Thousands of protestors faced off in central London on Saturday as a far-right organisation marched through the capital.
The Democratic Football Lads Alliance, who formed after the Manchester Arena bombing, held a rally starting near Mayfair at 1pm but were met at Trafalgar Square by three other groups marching in protest against them.
The group walked behind a banner reading ‘Justice for Women and Children’, reflecting their official statement of being against grooming and rape, and what they see as a cover-up of this.
One DFLA member called Carol said: “We’re not racist, we’re not Islamophobic, we speak for common sense.
“We are under Sharia Law. Our government has got away for too long with stepping on the rights of British people. People have had enough.”
Opposing the DFLA were various anti-fascist groups including Stand Up to Racism, Unite against Fascism, the Socialist Workers Party, and Football Lads and Lasses Against Fascism.
COUNTER ARGUMENT: Protestors against the DFLA also marched through London
Trafalgar Square became the eye of the storm as the DFLA protest and the three anti-racism protests came towards it from different directions.
Police swarmed the area in cars, on motorbikes and on horseback, and foot traffic in the centre came to a standstill.
Some members of the DFLA march chanted ‘scum’ as the counter-protestors passed them in the square.
Signs at the march also showed support for Veterans Against Suicide and political party For Britain, as well as bearing slogans including ‘No to Sharia Law’ and ‘For Sale: Mohammed’s Koran’.
The crowd waved Union Jacks, England flags, American flags and football team flags.
There was visible support for far-right figure Tommy Robinson, including signs saying ‘I am Soldier X’, a reference to soldiers who sparked an investigation, with one allegedly being discharged, after posing for a photo with Robinson.
MAKING THEIR POINT: The Democratic Football Lads Alliance
A Sunderland supporter of the DFLA called Joe said people were there to protest the rape of women and children, and to stand up to extremism.
He also mentioned “Soldier X,” saying: “A soldier has lost his career.
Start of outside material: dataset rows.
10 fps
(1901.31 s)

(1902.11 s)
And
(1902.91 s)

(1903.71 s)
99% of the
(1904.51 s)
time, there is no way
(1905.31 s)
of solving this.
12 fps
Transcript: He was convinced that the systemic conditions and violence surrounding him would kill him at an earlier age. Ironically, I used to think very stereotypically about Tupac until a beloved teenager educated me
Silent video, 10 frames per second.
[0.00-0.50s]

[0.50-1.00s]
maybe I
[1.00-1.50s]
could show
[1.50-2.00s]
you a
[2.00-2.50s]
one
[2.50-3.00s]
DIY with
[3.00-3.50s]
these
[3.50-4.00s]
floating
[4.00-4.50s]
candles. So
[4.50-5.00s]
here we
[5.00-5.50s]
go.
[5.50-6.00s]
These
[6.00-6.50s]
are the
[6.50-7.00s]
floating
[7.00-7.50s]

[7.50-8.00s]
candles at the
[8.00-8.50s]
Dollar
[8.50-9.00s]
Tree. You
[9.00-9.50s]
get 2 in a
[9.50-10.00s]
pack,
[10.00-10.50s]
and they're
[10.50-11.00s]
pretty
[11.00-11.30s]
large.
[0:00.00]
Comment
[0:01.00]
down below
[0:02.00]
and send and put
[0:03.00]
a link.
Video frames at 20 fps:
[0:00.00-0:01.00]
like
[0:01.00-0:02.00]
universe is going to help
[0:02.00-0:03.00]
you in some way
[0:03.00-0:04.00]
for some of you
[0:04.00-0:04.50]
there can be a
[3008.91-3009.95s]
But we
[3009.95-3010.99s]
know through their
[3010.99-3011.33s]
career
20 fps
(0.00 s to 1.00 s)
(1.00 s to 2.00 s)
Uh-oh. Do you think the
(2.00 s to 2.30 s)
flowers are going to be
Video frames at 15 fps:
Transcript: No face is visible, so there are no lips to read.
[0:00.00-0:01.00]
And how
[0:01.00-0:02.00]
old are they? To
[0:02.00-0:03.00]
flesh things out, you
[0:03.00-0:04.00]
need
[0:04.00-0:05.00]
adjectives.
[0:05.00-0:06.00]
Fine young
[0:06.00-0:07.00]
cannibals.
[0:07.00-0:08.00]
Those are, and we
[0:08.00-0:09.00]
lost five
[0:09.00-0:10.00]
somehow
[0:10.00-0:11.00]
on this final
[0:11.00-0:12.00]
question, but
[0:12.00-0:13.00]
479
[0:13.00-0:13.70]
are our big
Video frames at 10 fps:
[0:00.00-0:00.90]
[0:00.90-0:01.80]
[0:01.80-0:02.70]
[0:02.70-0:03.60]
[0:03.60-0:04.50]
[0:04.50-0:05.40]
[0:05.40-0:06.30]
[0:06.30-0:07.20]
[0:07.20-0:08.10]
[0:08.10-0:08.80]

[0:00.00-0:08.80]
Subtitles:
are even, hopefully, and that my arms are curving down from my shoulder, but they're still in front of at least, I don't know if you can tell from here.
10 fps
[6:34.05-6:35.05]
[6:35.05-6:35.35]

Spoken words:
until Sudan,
“Why persecute people who have their photo taken?”
Later in the afternoon the crowd gathered in front of a stage near Trafalgar Square.
At the sight of journalists filming in the audience, there were boos and calls for people to block the cameras.
The main group of counter-protestors opposing the DFLA walked from near Portland Place through Trafalgar Square ending near Waterloo, behind a banner reading “No rape. No racism.”
Signs proclaimed support for Antifa, Brazilian Women against Fascism, and Feminists Against Fascism. Black and red Anarchist flags were prevalent.
The crowd chanted ‘No silence to violence’, ‘refugees are welcome here’, and ‘white supremacy is the enemy’.
At one point some crowd members broke out into a rendition of ‘Bella Ciao’, a traditional Italian tune that became a protest song.
One marcher, Kev Turner, 31, said: “There’s a bit of a trend towards the far right.
“I believe we need to oppose them.”
Chief executive of Show Racism the Red Card Ged Grebby, 56, said: “This is a negative development back to the bad old days of football.
“If you have organisations spreading hatred you need people standing up against it.”
Joint convener for Stand Up to Racism Weyman Bennett, 53, said: “We believe this shouldn’t become a normal part of politics in Europe or in the world.
“We’ve got to be really clear: it’s nothing to do with football, it’s nothing to do with lads and it’s nothing to do with democracy.
“It’s about a populist group trying to intimidate and threaten those around them.”
The DFLA’s mission statement said: “The DFLA objective is plain and simple – to combat terrorism and extremism.
“We are not seeking to alienate any demographic but are seeking to bring to justice anyone who believes they are above the laws of this land and the values and traditions of our country.
“The DFLA believes in Freedom of Expression and intends to defend our right to free speech.”